Without any pictures, retype exactly the lines that begin at the one holding "[0:01.00-0:02.00]" and end at the last line of the data below.

RECORD SET:
^^^^
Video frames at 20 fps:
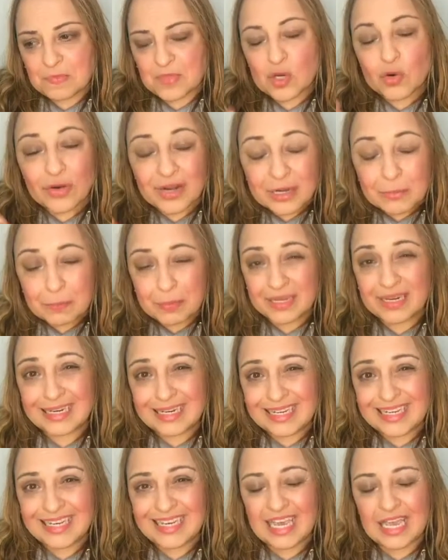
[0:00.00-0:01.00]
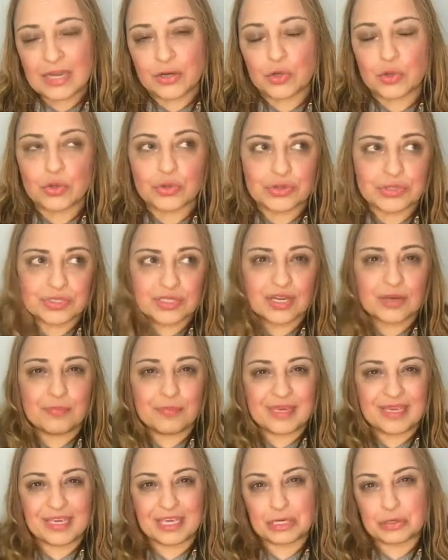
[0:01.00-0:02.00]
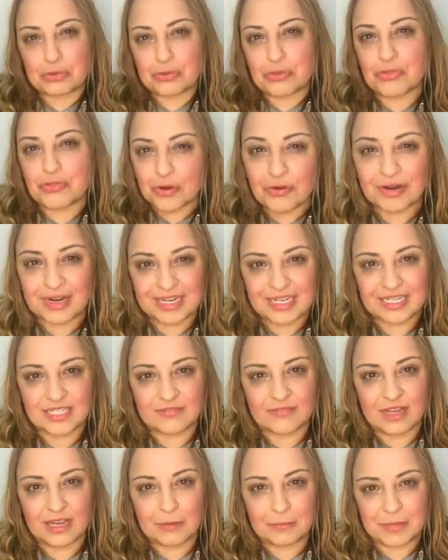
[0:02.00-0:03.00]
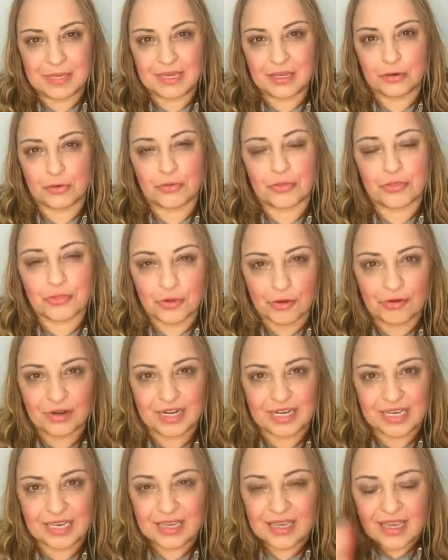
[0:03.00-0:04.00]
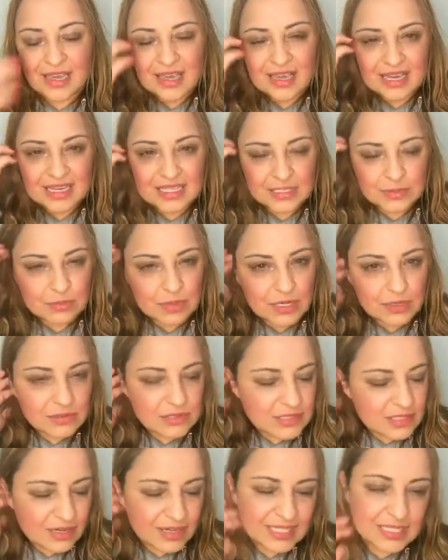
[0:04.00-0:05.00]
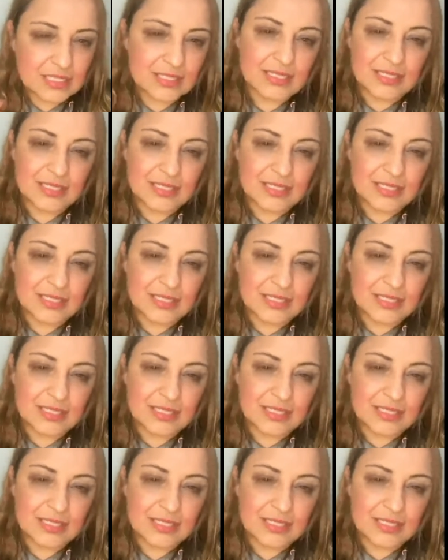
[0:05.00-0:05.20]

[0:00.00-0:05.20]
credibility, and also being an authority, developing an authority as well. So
^^^^
ANSWER TO THE EXERCISE:
[0:01.00-0:02.00]
[0:02.00-0:03.00]
[0:03.00-0:04.00]
[0:04.00-0:05.00]
[0:05.00-0:05.20]

[0:00.00-0:05.20]
credibility, and also being an authority, developing an authority as well. So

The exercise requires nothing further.